Comment 12 Cor Nouws 2012-02-07 03:14:57 UTC
Hi Eike,
Is this someting that makes bells ring at your side (no alarm bells ;-) ) ?
thanks - Cor
Comment 13 Cor Nouws 2012-02-07 03:17:42 UTC
(maybe better ask mstahl ?)
Comment 14 dE 2012-04-15 21:07:02 UTC
Rarely used feature.

Do the devs think it's priority be reduced?
Comment 15 Cor Nouws 2012-04-16 12:38:30 UTC
(In reply to comment #14)
> Rarely used feature.
> 
> Do the devs think it's priority be reduced?

Assigned, devs pay attention too it, and it actually blocks people opening certain files in LibreOffice. Indeed Annoying
Comment 16 Petr Mladek 2012-04-17 07:13:07 UTC
Hmm, if you read the comment #7, it worked as expected only in LO-3.4 by luck. It did not work before and it is broken in LO-3.5 again. A proper solution might even need rework of the file type detection code.
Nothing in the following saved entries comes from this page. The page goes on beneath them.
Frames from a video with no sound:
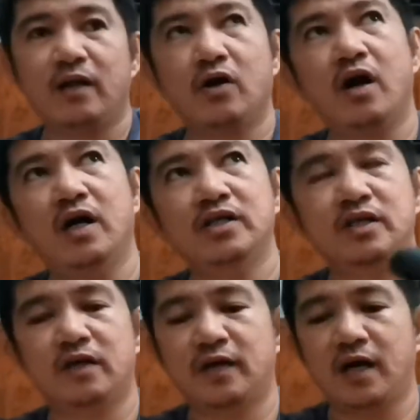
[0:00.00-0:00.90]
cost
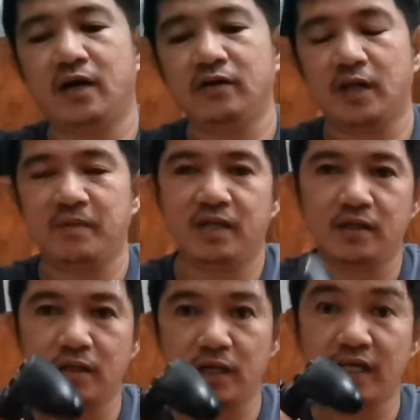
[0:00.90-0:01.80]
around. I mean,
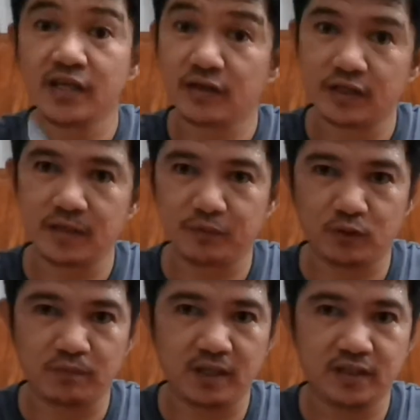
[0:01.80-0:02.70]
the SN30 Pro
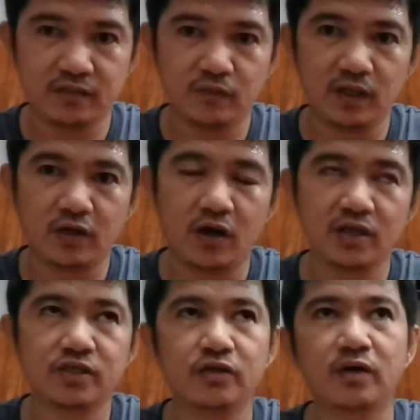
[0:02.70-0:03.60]
Plus will
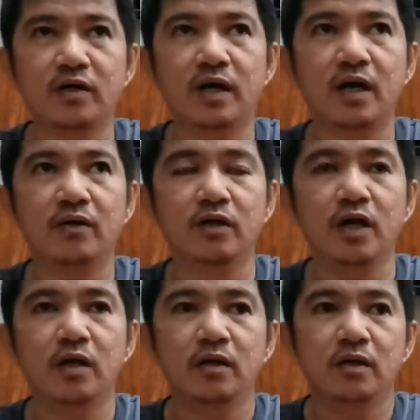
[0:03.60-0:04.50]
cost you around.
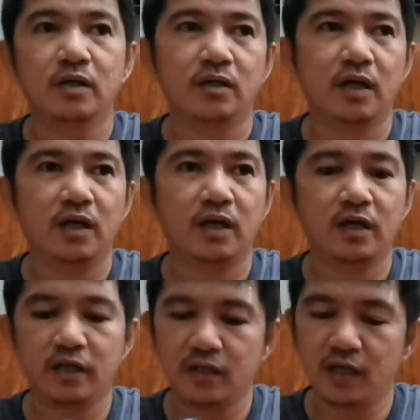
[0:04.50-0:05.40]

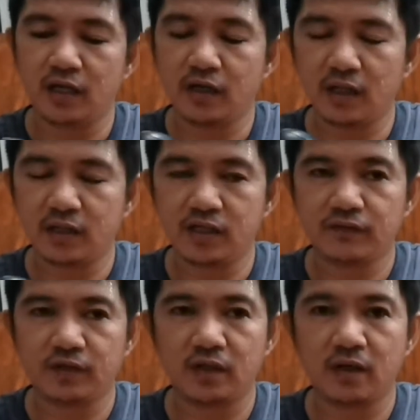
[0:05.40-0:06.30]
I think I got this
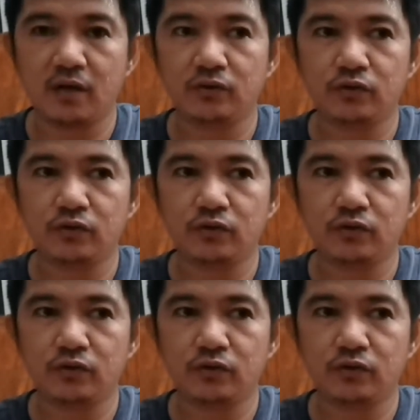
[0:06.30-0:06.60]
for around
I agree with dE that it is less used feature and it does not belong to the most annoying bugs.
Comment 17 Petr Mladek 2012-04-17 09:36:11 UTC
Ah, I have spoken with Cor on irc. I should have read the bug more carefully. It actually worked in earlier LO versions. Also it might affect quite some users. So, let's put it back in MAB.
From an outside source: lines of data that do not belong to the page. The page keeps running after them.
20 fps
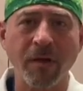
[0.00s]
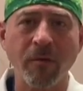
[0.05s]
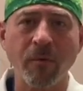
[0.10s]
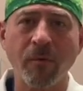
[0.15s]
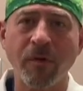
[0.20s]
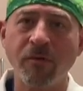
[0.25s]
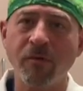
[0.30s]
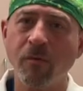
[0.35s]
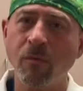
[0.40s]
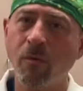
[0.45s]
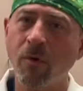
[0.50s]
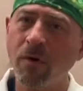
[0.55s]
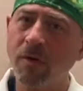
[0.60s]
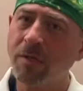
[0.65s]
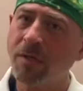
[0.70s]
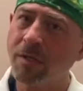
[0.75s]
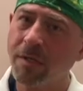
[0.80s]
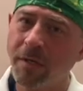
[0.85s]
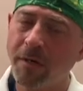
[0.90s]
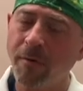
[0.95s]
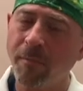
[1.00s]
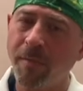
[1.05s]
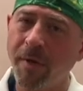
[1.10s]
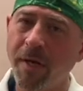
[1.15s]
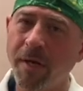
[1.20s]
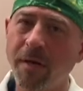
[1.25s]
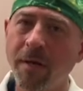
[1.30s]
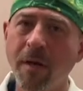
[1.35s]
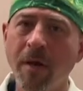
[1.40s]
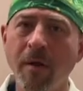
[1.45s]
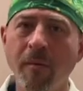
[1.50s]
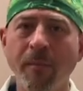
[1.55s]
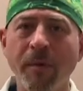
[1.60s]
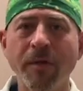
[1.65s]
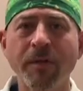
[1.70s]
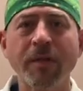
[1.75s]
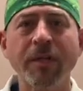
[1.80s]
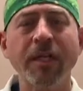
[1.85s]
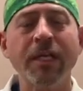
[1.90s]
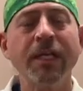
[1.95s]
which worked a little bit, but
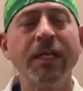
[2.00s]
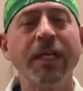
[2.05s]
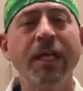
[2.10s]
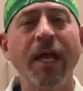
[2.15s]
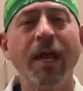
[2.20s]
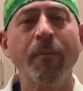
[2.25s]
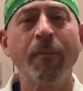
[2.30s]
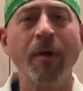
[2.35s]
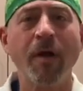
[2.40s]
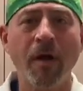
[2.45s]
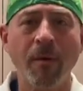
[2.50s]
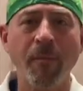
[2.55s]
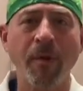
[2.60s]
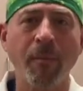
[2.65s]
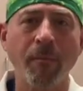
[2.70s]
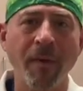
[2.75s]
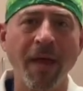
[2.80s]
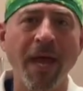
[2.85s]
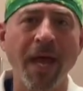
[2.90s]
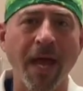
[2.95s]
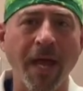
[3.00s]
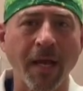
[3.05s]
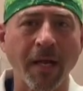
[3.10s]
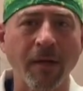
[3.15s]
it kept coming back.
I am sorry for the mess. My main intention was to encourage dE to work for us.
Comment 18 Roman Eisele 2012-05-04 07:17:37 UTC
According to comment #11, this issue is not Calc-specific, therefore changed Summary accordingly to prevent misunderstandings.
Comment 19 Kohei Yoshida 2012-05-22 11:39:45 UTC
This will be fixed in 3.6.0.

http://cgit.freedesktop.org/libreoffice/core/commit/?id=552bebe6fa27fa58d07d87283a4b24e6052ab3d4

Why this was not fixed sooner?  Refer to my blog post.
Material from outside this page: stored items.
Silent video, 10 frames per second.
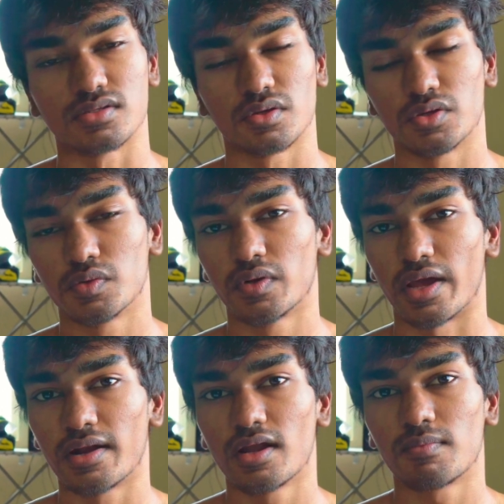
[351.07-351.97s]
So you
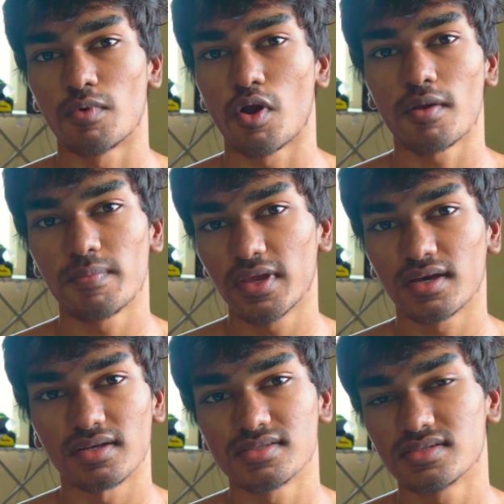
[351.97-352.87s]
would end up not being
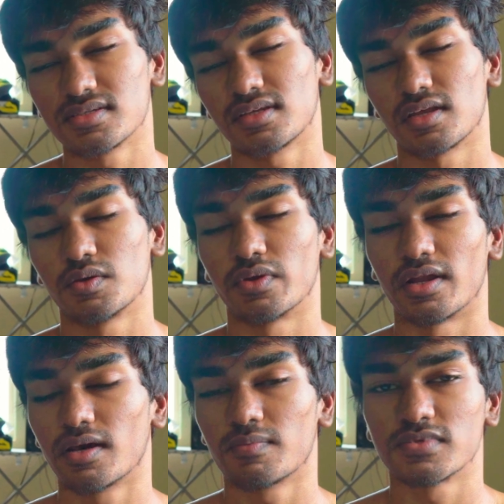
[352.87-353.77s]
consistent and you would
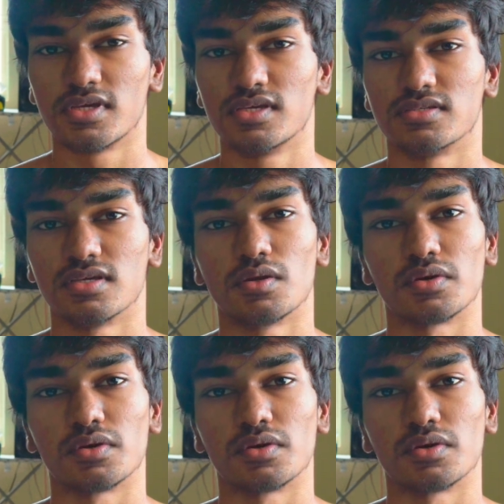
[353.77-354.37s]
end up seeing zero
http://kohei.us/2012/05/21/what-goes-on-when-loading-a-file/

I don't know who designed this piece of code, but it's horrendously complex and very easy to break.  It took me a few days to even start to understand the code, let alone come up with a "right" fix.

Now, I really hope that's indeed the right fix (i.e. that won't cause regression), but to the best of my ability that's the best and most sensible thing we can do there.

The real mystery is how this code ever worked before.  The handling of pre-selected filter hadn't changed for ages.
Comment 20 Cor Nouws 2012-05-24 07:01:04 UTC
Hi Kohei,

(In reply to comment #19)
> This will be fixed in 3.6.0.


Ah wow!

> http://kohei.us/2012/05/21/what-goes-on-when-loading-a-file/

I saw that few days ago. So indeed, tough piece to dive in.

> Now, I really hope that's indeed the right fix (i.e. that won't cause
> regression), but to the best of my ability that's the best and most sensible
> thing we can do there.

We'll ping people to do the tests :-)

> The real mystery is how this code ever worked before.  The handling of
> pre-selected filter hadn't changed for ages.

If you can't see any change, who can? May have been some change at a different level in the code?
Comment 21 Cor Nouws 2012-05-24 07:03:33 UTC
(In reply to comment #20)
> 
> We'll ping people to do the tests :-)

He, I just see that the masterbuild I have, 
    version 3.6.0alpha0+ Build ID: 1bb9a60
does contain the patch.

Indeed works. Super!
Comment 22 Not Assigned 2012-10-23 15:40:01 UTC
Kohei Yoshida committed a patch related to this issue.
It has been pushed to "libreoffice-3-5":

http://cgit.freedesktop.org/libreoffice/core/commit/?id=dc9b4a29f1928fabcd4094942d32bc5985091838&g=libreoffice-3-5

rhbz#868953 fdo#45084 When the caller specifies filter type, stick to it


It will be available in LibreOffice 3.5.8.

The patch should be included in the daily builds available at
http://dev-builds.libreoffice.org/daily/ in the next 24-48 hours. More
information about daily builds can be found at:
http://wiki.documentfoundation.org/Testing_Daily_Builds
Affected users are encouraged to test the fix and report feedback.